ABOUT THIS EXERCISE ▸ In the records below, find the line that contains "[00:04:05.00]" and the line that contains "[00:04:07.00]", then retype exactly those two lines and every line between them.
BEGIN
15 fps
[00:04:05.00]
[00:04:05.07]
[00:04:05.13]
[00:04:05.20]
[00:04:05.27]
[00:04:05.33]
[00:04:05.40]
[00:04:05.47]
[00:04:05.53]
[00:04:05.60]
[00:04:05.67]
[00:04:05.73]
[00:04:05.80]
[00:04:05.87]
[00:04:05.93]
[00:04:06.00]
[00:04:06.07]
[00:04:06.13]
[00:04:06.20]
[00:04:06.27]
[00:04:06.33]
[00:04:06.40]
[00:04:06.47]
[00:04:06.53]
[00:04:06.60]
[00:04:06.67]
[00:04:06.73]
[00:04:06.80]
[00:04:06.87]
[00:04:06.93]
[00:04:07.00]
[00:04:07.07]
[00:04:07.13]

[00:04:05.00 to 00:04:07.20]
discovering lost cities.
END
BEGIN
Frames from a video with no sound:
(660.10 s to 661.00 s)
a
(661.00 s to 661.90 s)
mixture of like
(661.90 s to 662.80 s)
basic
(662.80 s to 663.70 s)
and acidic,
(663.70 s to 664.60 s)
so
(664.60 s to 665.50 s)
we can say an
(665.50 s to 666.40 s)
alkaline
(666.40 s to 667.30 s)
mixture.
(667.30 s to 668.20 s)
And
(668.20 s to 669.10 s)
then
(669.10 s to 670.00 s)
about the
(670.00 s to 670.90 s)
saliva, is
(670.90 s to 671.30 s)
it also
END
BEGIN
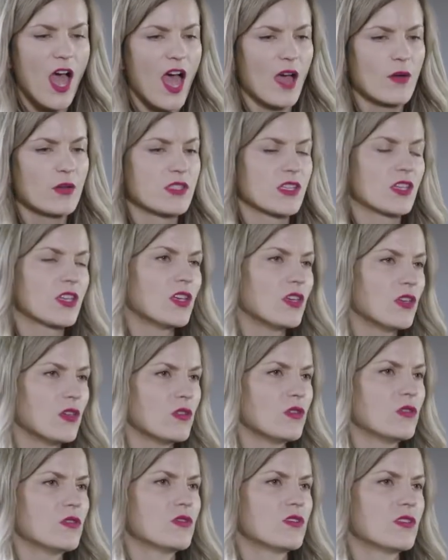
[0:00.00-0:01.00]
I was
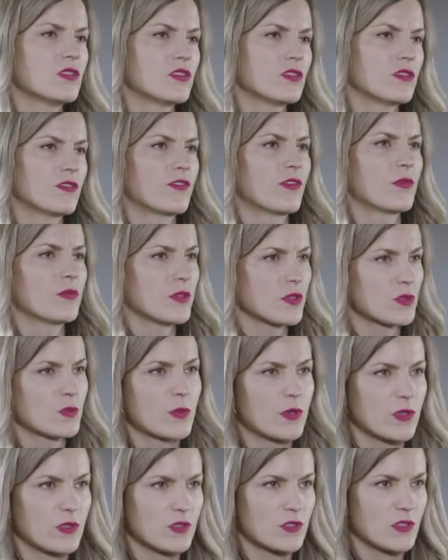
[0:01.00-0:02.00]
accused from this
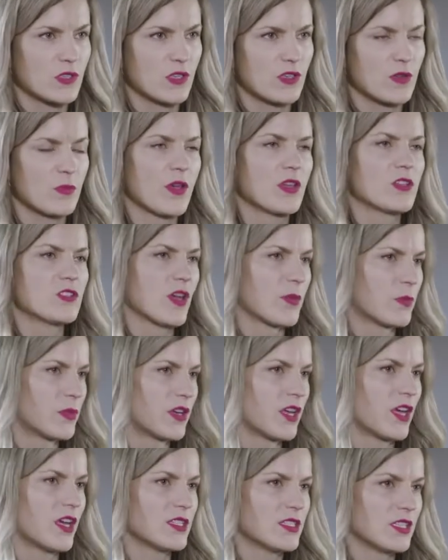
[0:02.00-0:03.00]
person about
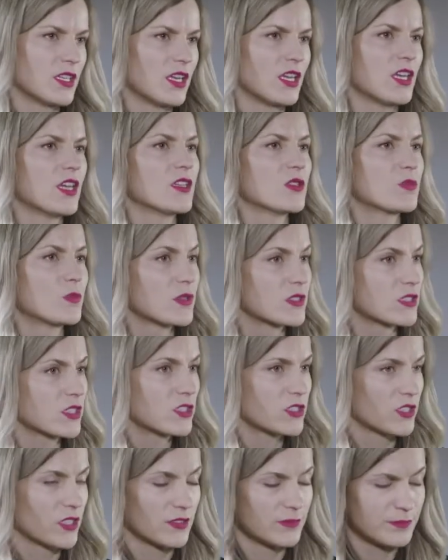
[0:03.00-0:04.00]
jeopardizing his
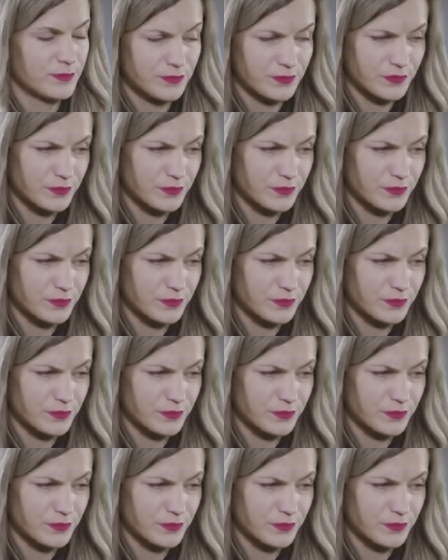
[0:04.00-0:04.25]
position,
END
ANSWER AREA ▸
[00:04:05.00]
[00:04:05.07]
[00:04:05.13]
[00:04:05.20]
[00:04:05.27]
[00:04:05.33]
[00:04:05.40]
[00:04:05.47]
[00:04:05.53]
[00:04:05.60]
[00:04:05.67]
[00:04:05.73]
[00:04:05.80]
[00:04:05.87]
[00:04:05.93]
[00:04:06.00]
[00:04:06.07]
[00:04:06.13]
[00:04:06.20]
[00:04:06.27]
[00:04:06.33]
[00:04:06.40]
[00:04:06.47]
[00:04:06.53]
[00:04:06.60]
[00:04:06.67]
[00:04:06.73]
[00:04:06.80]
[00:04:06.87]
[00:04:06.93]
[00:04:07.00]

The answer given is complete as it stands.